Sirloin?
Check
Scallions?
Check
Sharp cheddar?
Check
Worchestershire Sauce?
Nope
Who would have thought? I figured that this most British of sauces would be anywhere that had ever been colonized, and certainly in any Western food store.
But no. None of the employees were familiar, and I scanned every shelf in the store to no avail.
I came home and went directly to the internet. Living in this backwater, I thought, I must figure everything out for myself. There must be some substitute for worchestershire that can be found in this God-forsaken city.
Actually, I kind of wrote that to be dramatic. It has been a really good day, and God-saken never crossed my mind.

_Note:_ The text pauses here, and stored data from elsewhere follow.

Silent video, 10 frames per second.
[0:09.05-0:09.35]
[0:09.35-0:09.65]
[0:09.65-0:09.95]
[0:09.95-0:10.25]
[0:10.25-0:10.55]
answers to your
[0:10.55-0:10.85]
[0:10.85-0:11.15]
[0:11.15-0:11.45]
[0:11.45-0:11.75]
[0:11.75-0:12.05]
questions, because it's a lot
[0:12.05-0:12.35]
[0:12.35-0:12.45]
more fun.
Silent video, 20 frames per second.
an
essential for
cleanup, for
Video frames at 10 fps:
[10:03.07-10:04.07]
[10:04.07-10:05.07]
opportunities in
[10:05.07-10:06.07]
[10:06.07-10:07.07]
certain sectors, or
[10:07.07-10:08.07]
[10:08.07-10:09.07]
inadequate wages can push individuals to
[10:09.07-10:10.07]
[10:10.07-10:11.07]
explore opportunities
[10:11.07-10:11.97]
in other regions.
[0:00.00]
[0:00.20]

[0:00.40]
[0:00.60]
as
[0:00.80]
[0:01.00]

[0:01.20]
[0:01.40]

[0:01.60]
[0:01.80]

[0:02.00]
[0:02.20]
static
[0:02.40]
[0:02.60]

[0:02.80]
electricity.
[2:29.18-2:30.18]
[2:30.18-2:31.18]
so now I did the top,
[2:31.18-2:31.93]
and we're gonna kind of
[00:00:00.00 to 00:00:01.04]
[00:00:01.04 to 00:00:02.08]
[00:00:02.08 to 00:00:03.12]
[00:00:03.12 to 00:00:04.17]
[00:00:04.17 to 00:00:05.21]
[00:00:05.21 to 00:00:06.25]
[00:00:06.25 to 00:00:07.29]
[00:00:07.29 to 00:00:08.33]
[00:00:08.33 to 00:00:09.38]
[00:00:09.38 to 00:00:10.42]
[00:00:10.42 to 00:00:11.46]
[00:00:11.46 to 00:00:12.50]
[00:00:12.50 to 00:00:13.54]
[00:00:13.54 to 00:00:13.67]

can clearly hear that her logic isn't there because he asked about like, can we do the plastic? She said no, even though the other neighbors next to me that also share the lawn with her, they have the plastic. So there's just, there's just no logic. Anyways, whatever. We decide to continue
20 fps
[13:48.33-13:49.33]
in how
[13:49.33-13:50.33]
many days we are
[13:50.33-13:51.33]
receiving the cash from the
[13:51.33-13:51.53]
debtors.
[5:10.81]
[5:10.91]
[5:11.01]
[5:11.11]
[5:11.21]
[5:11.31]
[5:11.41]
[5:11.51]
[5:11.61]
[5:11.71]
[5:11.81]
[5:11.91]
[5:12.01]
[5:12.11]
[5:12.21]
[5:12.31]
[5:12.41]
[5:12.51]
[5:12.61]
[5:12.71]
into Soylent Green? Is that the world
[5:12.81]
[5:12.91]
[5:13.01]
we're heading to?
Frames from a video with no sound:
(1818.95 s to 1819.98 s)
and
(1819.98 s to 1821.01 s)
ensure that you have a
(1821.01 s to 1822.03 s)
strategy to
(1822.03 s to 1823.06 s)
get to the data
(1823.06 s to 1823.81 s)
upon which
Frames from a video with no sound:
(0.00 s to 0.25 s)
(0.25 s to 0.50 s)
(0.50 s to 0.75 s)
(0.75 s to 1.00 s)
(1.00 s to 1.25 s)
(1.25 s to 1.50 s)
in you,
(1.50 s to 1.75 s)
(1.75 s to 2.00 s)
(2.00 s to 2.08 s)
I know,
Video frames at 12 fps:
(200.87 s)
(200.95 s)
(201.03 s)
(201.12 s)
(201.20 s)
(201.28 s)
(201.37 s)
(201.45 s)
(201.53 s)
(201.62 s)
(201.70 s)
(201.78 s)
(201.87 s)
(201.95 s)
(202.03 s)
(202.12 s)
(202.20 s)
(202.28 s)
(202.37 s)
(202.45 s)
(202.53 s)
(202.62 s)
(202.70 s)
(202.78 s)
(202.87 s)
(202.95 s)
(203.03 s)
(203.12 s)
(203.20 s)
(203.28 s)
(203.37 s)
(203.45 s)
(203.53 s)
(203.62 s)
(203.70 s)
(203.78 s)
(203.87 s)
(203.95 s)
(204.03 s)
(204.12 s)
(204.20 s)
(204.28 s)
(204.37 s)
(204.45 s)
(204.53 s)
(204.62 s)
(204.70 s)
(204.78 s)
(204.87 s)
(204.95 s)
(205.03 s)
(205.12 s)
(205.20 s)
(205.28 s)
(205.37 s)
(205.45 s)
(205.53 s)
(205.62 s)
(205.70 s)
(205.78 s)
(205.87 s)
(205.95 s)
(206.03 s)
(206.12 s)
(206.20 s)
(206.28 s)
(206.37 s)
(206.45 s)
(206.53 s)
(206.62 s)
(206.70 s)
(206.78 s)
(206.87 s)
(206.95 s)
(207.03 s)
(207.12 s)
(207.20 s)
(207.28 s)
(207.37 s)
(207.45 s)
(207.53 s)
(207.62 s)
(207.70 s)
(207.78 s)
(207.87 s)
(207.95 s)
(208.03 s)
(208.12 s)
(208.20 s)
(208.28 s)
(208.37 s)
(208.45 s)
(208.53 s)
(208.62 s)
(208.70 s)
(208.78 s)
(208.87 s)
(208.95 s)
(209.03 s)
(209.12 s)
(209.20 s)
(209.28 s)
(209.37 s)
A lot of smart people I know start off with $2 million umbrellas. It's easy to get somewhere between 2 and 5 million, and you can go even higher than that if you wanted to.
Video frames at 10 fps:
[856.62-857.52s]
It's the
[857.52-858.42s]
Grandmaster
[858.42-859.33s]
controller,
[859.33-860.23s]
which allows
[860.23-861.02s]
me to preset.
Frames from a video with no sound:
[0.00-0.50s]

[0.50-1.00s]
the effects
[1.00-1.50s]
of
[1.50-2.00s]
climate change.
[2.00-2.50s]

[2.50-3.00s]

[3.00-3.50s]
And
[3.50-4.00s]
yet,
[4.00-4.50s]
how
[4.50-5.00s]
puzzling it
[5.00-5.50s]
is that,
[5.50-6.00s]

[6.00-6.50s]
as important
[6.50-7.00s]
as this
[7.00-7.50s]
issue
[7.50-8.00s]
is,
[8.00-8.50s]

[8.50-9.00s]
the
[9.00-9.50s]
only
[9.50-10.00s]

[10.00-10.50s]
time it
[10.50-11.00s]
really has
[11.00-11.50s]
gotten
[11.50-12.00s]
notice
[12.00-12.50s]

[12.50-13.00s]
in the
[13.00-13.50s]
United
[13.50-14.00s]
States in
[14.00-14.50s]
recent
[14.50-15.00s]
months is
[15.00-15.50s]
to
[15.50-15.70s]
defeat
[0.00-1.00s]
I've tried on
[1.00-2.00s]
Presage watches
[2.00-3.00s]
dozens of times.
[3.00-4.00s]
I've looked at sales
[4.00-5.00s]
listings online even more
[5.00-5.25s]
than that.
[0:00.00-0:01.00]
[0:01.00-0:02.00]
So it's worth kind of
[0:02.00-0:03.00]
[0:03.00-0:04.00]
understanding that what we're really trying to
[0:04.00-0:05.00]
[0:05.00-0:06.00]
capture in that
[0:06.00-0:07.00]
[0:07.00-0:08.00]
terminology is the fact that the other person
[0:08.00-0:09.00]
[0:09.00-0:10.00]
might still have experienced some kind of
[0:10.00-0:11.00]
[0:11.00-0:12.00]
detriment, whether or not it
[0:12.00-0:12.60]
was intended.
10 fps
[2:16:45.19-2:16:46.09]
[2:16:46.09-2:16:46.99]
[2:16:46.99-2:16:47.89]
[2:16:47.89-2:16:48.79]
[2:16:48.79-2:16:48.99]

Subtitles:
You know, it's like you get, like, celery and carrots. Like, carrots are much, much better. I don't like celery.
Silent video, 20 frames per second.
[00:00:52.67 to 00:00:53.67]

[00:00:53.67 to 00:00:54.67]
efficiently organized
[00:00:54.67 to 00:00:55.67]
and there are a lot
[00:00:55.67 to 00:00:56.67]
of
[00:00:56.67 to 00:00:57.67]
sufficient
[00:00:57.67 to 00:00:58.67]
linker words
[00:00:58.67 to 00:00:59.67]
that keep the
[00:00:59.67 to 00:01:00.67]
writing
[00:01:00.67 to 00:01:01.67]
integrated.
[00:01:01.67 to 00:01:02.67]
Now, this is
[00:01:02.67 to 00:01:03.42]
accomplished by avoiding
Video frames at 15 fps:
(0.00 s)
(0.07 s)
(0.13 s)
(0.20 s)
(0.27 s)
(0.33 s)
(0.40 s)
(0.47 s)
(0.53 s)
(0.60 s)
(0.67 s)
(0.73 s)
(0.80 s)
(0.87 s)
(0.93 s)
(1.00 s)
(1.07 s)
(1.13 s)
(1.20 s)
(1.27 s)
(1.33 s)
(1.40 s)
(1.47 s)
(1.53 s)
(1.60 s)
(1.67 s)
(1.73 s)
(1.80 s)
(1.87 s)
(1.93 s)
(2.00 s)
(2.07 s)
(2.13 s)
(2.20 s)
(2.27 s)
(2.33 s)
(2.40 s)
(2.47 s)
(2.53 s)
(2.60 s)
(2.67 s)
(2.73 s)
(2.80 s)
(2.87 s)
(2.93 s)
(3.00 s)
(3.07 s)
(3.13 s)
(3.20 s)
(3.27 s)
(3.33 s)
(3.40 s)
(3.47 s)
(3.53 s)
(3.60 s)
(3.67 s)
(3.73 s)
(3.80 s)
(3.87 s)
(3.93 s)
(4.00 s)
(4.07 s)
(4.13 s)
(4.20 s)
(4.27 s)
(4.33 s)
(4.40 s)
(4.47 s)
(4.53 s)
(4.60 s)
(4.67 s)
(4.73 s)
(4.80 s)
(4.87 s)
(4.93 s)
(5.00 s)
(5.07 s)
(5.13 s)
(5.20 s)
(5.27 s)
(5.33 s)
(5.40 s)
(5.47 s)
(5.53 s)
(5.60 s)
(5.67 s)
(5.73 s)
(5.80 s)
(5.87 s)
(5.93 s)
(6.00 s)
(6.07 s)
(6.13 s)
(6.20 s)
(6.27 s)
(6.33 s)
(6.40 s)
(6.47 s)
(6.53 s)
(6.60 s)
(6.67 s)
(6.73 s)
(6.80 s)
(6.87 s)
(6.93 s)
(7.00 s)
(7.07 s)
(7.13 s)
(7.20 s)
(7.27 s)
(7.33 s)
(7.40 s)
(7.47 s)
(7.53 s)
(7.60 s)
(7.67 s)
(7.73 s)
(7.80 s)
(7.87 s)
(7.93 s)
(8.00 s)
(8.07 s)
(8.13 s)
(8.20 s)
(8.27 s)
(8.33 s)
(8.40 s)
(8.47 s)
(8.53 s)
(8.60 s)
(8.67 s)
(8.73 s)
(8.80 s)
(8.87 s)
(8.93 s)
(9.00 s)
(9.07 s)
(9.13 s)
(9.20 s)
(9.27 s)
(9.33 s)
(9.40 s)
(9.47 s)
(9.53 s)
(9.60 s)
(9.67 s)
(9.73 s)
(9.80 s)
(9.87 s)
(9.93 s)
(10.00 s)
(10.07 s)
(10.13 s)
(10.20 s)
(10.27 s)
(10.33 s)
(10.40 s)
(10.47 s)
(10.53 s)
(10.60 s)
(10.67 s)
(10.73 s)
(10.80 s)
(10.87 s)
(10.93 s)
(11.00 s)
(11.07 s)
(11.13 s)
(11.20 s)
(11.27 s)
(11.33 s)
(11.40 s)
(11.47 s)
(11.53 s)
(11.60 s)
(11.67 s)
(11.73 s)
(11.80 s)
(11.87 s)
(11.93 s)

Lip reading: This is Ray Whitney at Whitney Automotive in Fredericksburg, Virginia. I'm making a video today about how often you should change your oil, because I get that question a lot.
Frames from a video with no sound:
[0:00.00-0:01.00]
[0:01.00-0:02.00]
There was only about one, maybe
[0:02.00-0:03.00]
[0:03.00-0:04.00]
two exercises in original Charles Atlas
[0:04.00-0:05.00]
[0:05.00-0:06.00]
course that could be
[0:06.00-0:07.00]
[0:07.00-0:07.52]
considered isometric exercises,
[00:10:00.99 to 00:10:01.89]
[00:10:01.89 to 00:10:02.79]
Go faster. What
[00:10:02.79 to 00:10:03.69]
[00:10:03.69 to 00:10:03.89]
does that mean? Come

Turns out, Worchestershire is of Asian origins and probably wasn't at the store because its ingredients were instead. A little lesson on Worchestershire:
What is now called “Worcestershire Sauce” owes its origin to British imperialism and its colonization of India. Despite its English-sounding name, Worcestershire sauce was originally an Indian recipe. It was brought back to Britain in 1835 by Lord Marcus Sandys, the ex-governor of Bengal. The sauce has as one of its basic ingredients the Indian spice called tamarind.
Tamarind is a seed whose taste combines the sweet with the sour. Traditional Worcestershire Sauce combines tamarind and soy sauce, with a little cinnamon and cloves.
Asian markets sell tamarind paste. Home-made Worcestershire Sauce combines the tamarind paste with soy sauce, and it includes small amounts of cinnamon, cloves, allspice, lemon grass and ground cardamom.
So, as Asian markets abound in our neighborhood and soy sauce is readily available, we should have no trouble fixing our favorite dish. And I should think twice before complaining about the availability of the products I rely upon.